Hometown: Chapel Hill, NC
Majors: Art History and Theater
Post-Graduation Plans: Graduate school at Sotheby’s Institute for Art – London (MA in Contemporary Art)
Favorite W&L Memory: Spending the afternoon in the senior art studio with a Studio Art Major, Kate Connolly, and her professor, Prof. Olsen, discussing her thesis. It was the first experience I had of feeling like a legitimate college student in the field of art. We joked and had fun, but we also collaborated from three completely different perspectives. The paintings turned out beautifully
Favorite Class: Directing I and II (Directing II is a continuation of Directing I). You learn so much about who you are as a person, a reader, and a director while also getting to create something that is entirely yours for the One Acts.
College is a time when you go through incredible life changes. I have been through many, but I have to say that the most inspiring experience of my years at W&L was my trip to Edinburgh, Scotland, with the General’s Players. In lieu of a theatre internship for my major, we traveled to Edinburgh’s Festival Fringe for a month, performing Neil LeBute’s Tits & Blood as a professional acting troupe.

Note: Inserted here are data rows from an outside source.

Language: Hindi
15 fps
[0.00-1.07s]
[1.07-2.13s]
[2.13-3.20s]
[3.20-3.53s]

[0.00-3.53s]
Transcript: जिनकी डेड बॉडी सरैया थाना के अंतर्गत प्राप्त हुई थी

Spring Term consisted of auditions and rehearsals, because we wouldn’t be together again until August. By the end of the term we were all close friends, because we had spent every day talking with each other about acting. When we got to Scotland, we already knew each other well enough that it was like living with family.

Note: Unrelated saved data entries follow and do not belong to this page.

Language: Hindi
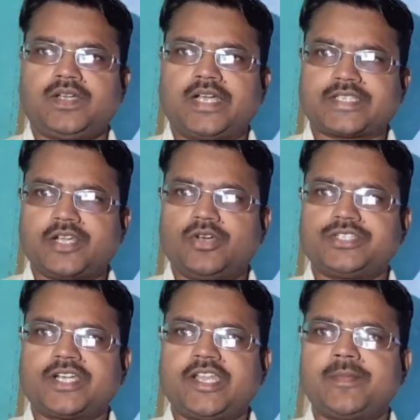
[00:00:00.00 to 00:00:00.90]
हसन लॉ
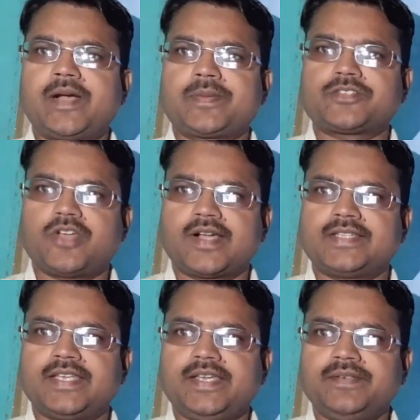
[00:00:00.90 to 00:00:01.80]
स्टडी में आपका
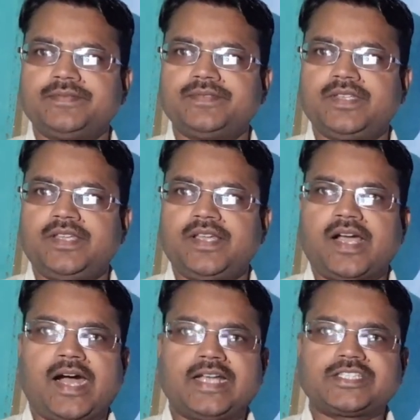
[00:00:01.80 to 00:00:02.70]
स्वागत है
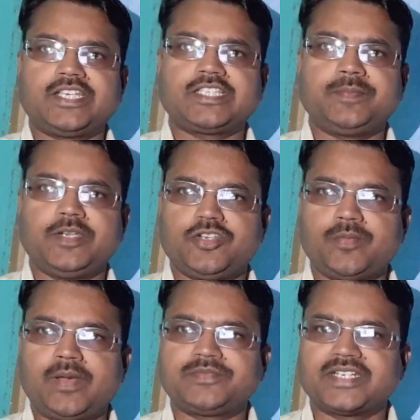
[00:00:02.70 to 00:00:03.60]
आज की इस वीडियो
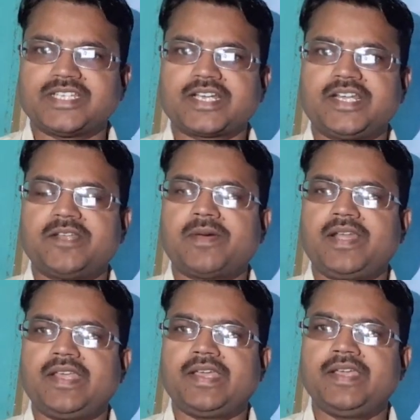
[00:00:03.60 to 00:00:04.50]
में हम चर्चा करने
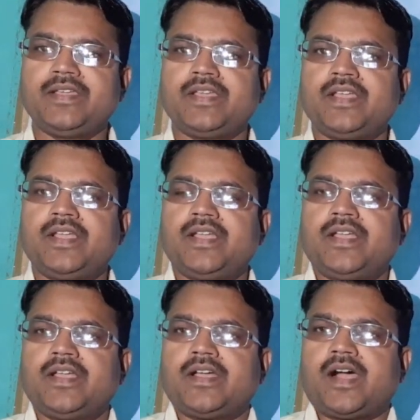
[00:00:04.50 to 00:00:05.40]
वाले हैं
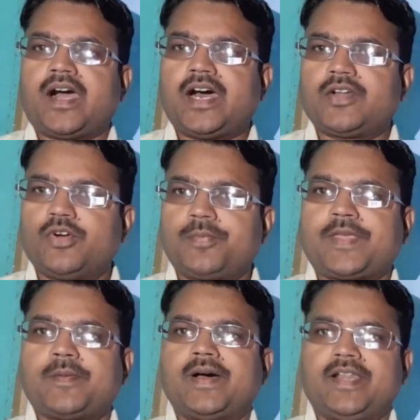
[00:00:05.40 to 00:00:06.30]
आरोप
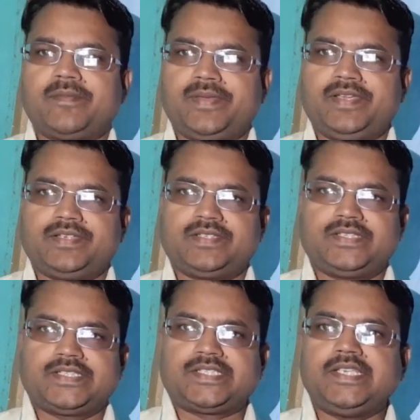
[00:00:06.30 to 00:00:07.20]
के बारे में
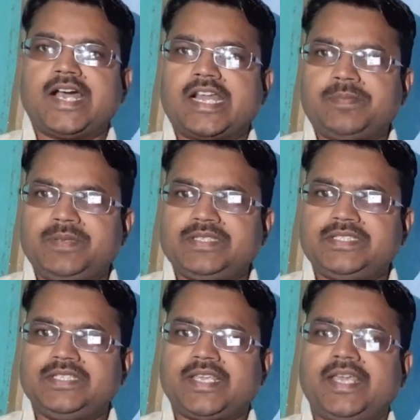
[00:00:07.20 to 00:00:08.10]

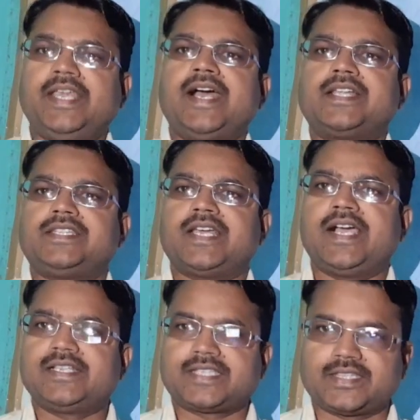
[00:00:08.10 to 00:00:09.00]
सीआरपीसी के
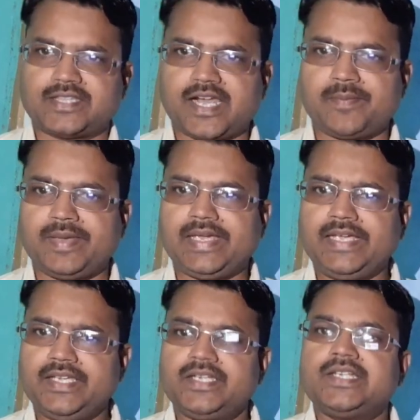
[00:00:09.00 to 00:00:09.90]
अध्याय सत्रह
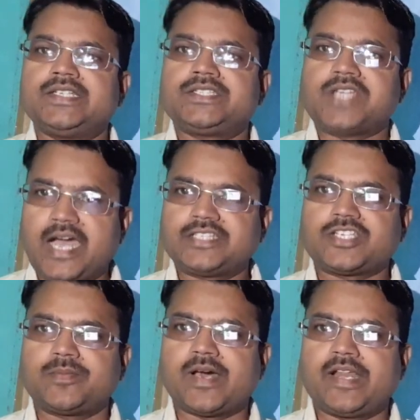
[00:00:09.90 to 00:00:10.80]
में चार्ज
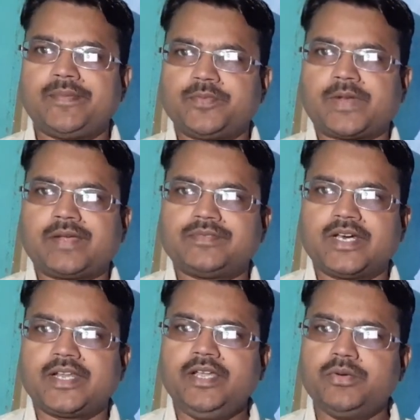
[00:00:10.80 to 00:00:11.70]
के बारे में जो
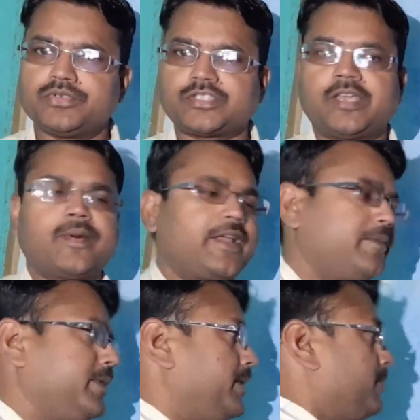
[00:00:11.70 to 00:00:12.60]
प्रावधान है उसके बारे
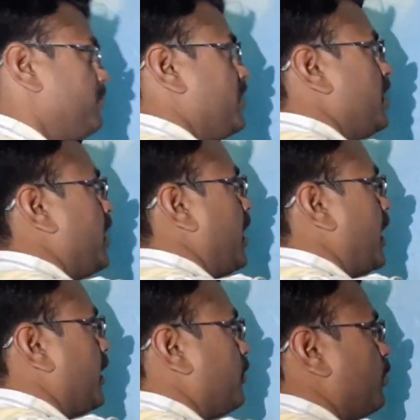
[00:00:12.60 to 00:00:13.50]
में
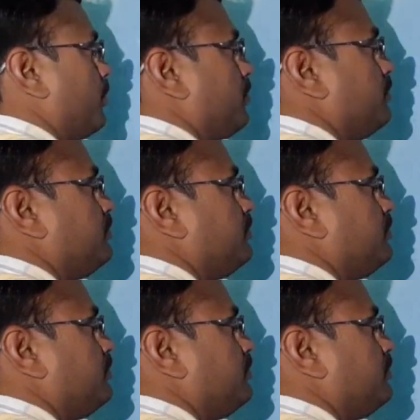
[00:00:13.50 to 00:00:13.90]
आरोप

We spent a week in rehearsals and scheduling (we were a rotating cast, meaning that I performed 7 nights along with two other women who shared my role as Portia). The playhouses, Greyfriar’s Kirk House and Augustine’s, were amazing--actual buildings near the famous royal mile. Neither space was an actual theater, but rather a transformed room, making each playhouse a completely new experience.

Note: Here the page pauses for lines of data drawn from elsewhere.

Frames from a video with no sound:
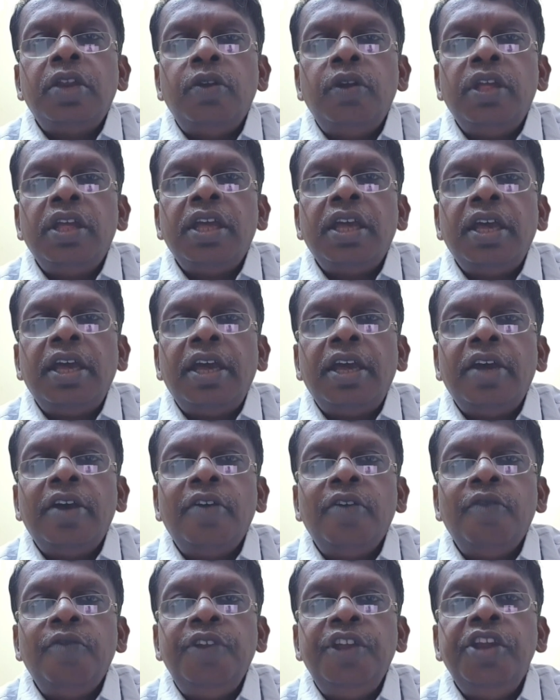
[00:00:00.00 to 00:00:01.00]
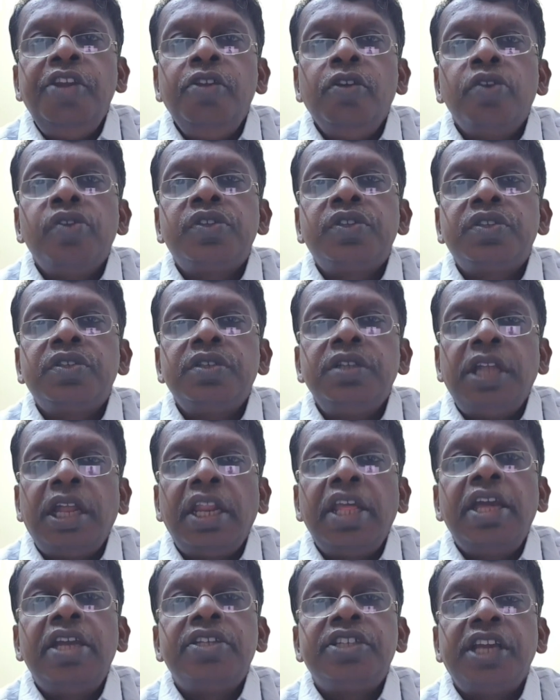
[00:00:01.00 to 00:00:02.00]
என்னுடைய வீடியோஸ்
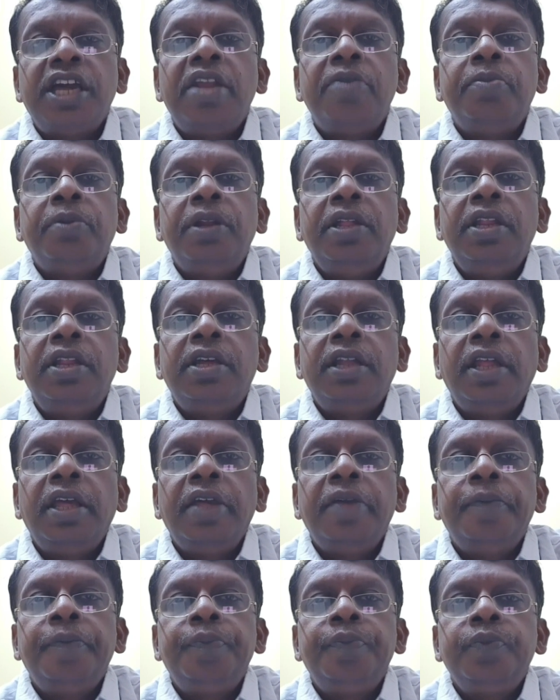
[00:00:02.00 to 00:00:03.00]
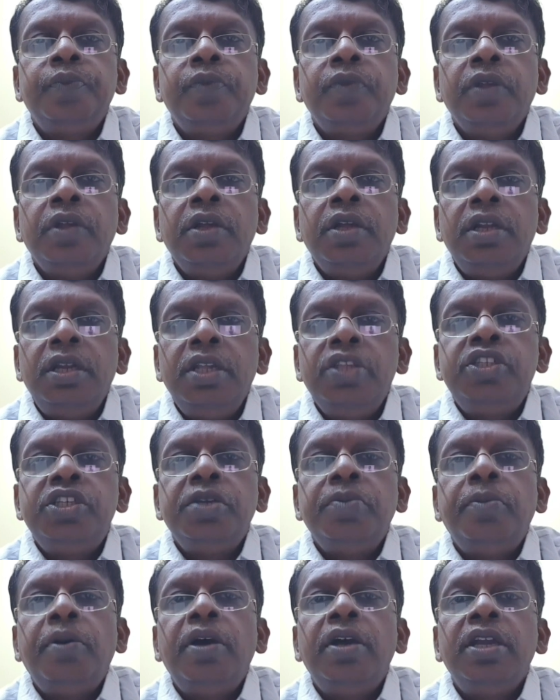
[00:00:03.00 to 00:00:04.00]
நிறையா ஷேர் பண்ணியிருக்கிறேன்
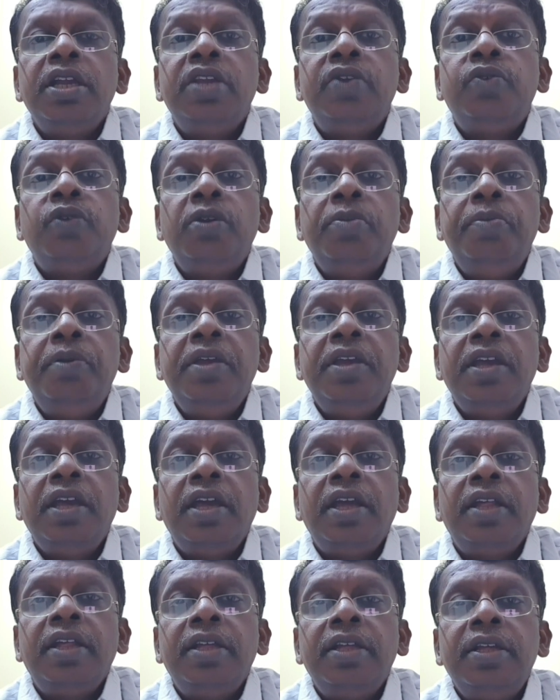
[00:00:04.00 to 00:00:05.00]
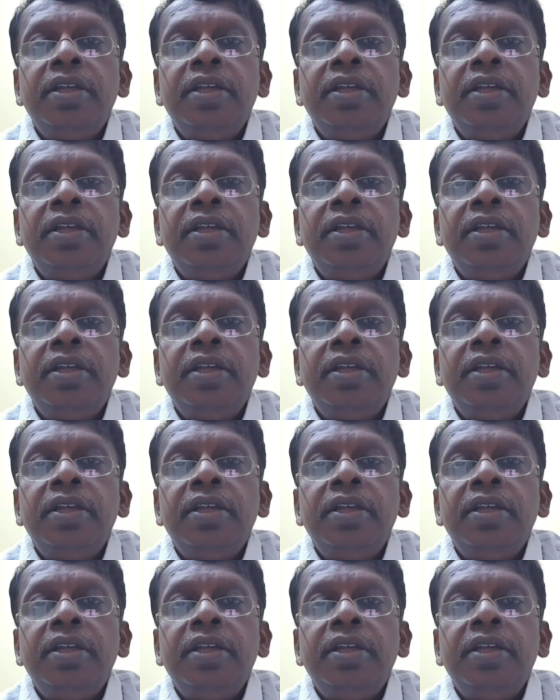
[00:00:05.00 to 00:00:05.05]
நிச்சயமாக இட் வில் பி அ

Of course, when you go to the Festival Fringe, you are hoping to get an understanding of the professional world of acting by performing live in front of an impartial audience, critics, and other professional performers. Little did we know that this was an audience we would fight for every morning. Because the fringe is so large, each cast had to go to the Royal Mile and advertise in the hopes that people would come to their show instead of hundreds of others. We went out in groups with our matching T-shirts and did anything we could to get flyers out. We even did silent meditation!
In the end, the greatest thing about this experience was the adventure. Every day I did something different--lunch at the Royal Botanical gardens, fireworks in the park, touring the castle and beaches of Scotland. Had I done nothing else on this trip, visiting alone is an opportunity that very few people have. I was able to visit sites, see the town, and travel throughout the country. I met the people, experienced the lifestyle, and enjoyed the culture. That was a rich and rewarding experience on its own.
I also met some incredible people along the way. I met amazing writers, one of whom I was able to present at a Mindbending production on campus in the fall. I also made wonderful personal connections in the theatre, and amazing friends in France, London, and Scotland. Connections in the theatre are the way to survive in an industry, and meeting these incredible people led to an internship at an art gallery in London last summer.
The experiences I had in Edinburgh and the people I met changed my life forever. My memories of the trip are incredible, the connections irreplaceable and the experience, one that you get once in a lifetime.